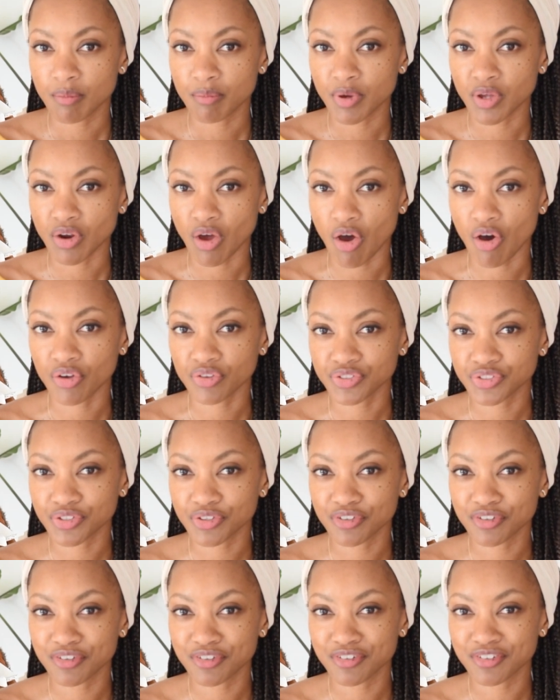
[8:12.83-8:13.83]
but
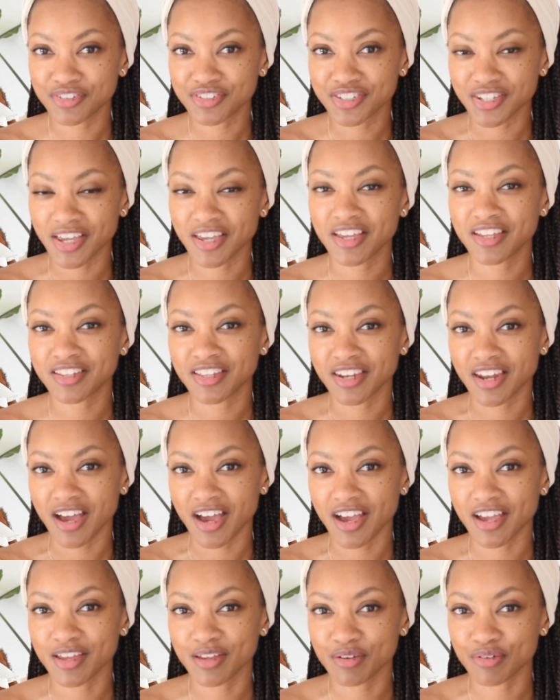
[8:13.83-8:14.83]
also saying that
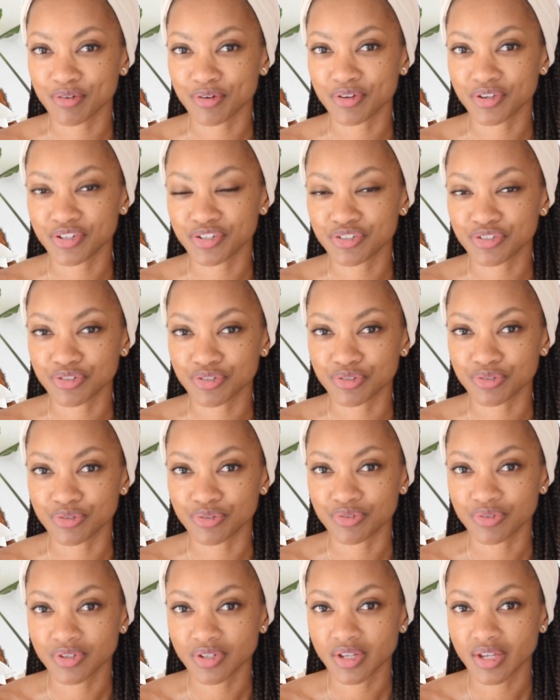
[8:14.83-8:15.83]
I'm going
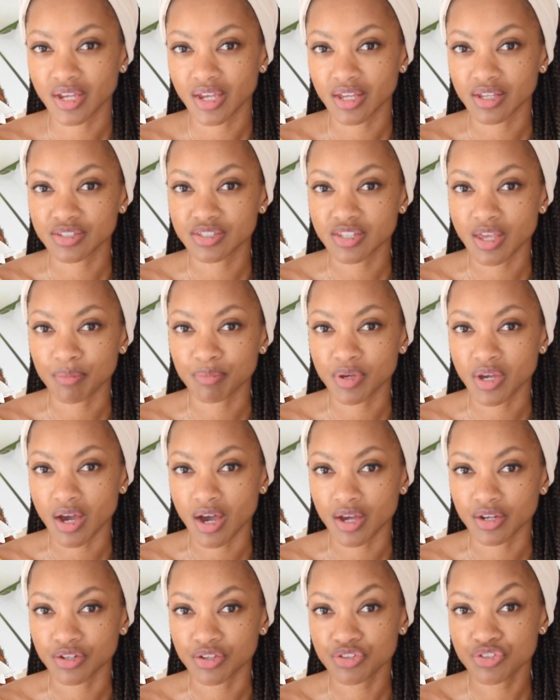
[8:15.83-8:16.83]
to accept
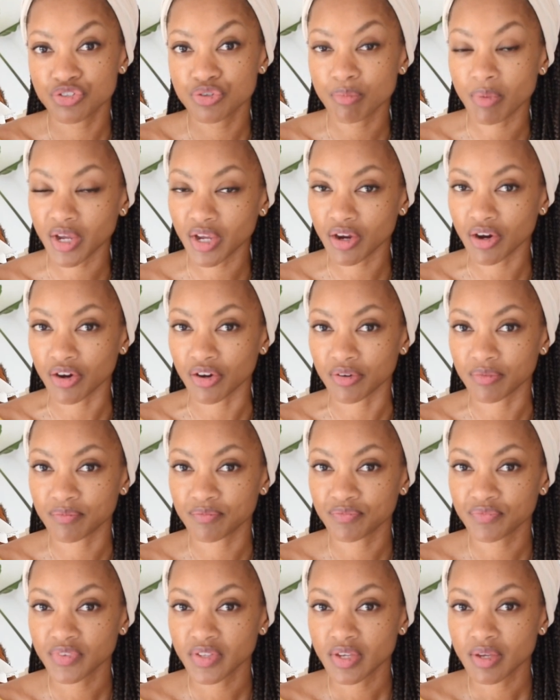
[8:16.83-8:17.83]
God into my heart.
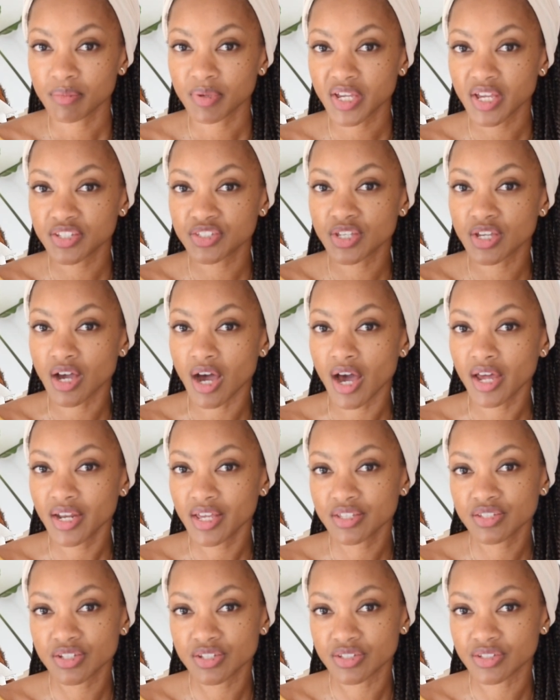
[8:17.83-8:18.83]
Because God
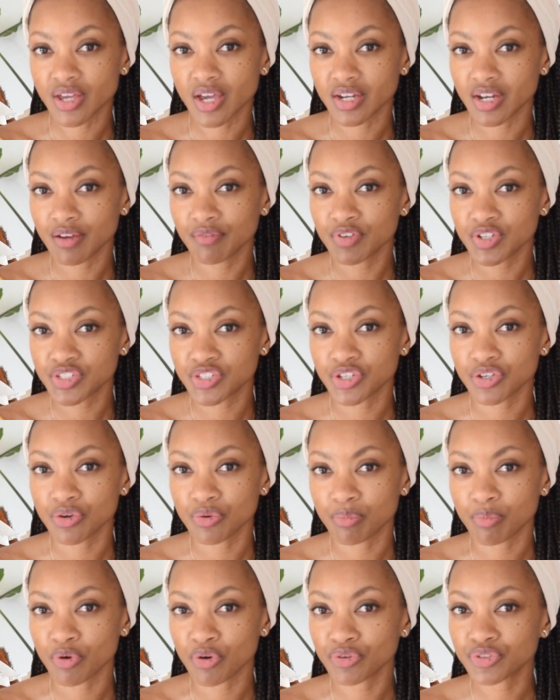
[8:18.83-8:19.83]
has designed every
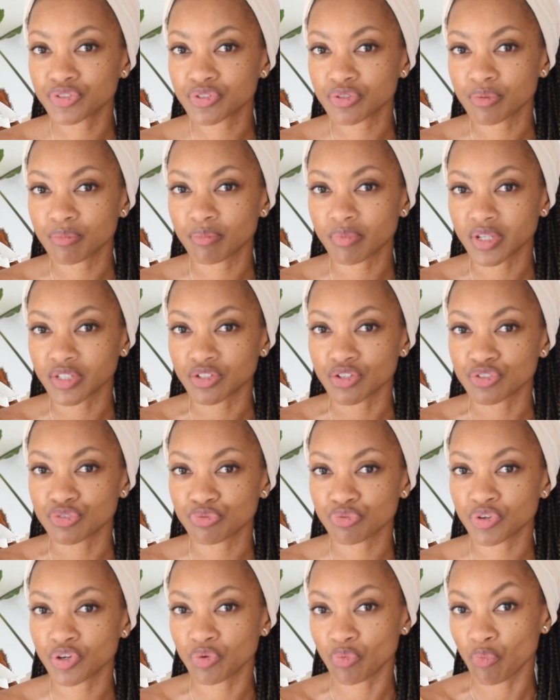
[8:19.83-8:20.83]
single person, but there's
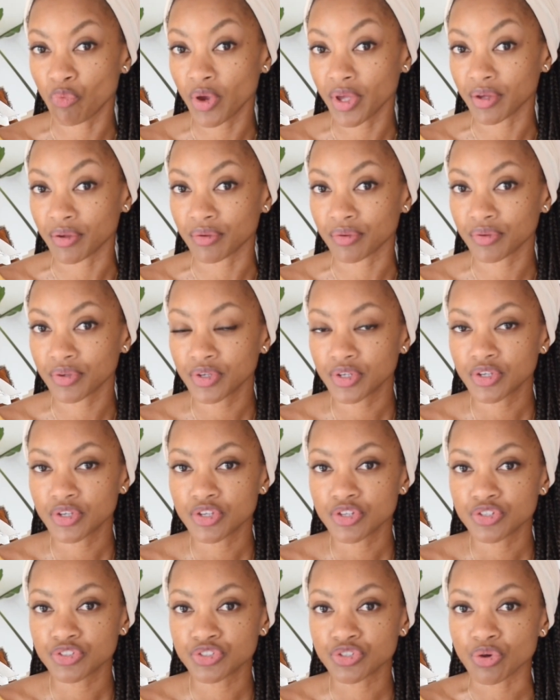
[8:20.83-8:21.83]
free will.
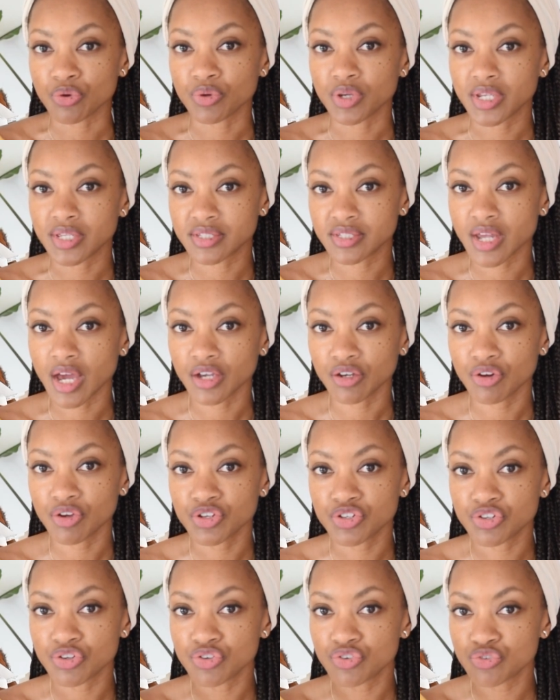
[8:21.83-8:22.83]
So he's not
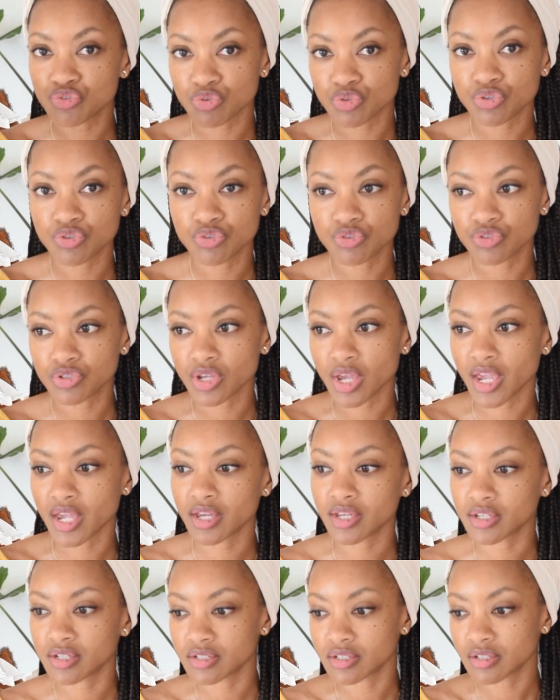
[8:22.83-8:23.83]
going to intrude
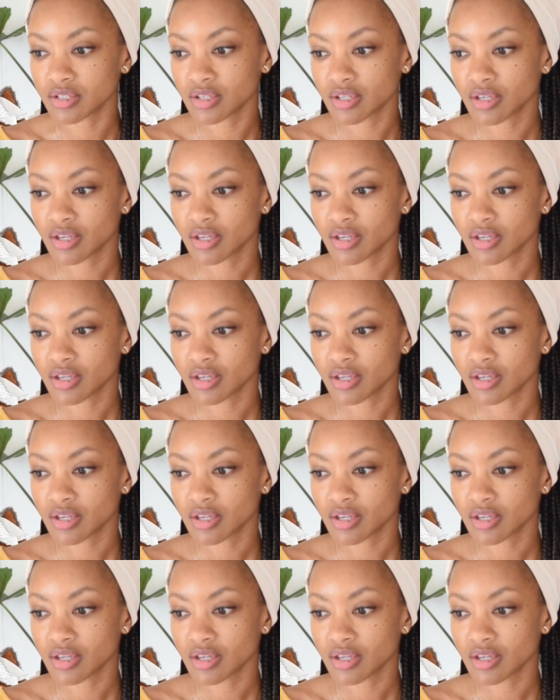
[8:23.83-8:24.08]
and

※

> EXERCISE OBJECTIVE: Except for pictures, copy the records above exactly.

> TASK RESPONSE:
[8:12.83-8:13.83]
but
[8:13.83-8:14.83]
also saying that
[8:14.83-8:15.83]
I'm going
[8:15.83-8:16.83]
to accept
[8:16.83-8:17.83]
God into my heart.
[8:17.83-8:18.83]
Because God
[8:18.83-8:19.83]
has designed every
[8:19.83-8:20.83]
single person, but there's
[8:20.83-8:21.83]
free will.
[8:21.83-8:22.83]
So he's not
[8:22.83-8:23.83]
going to intrude
[8:23.83-8:24.08]
and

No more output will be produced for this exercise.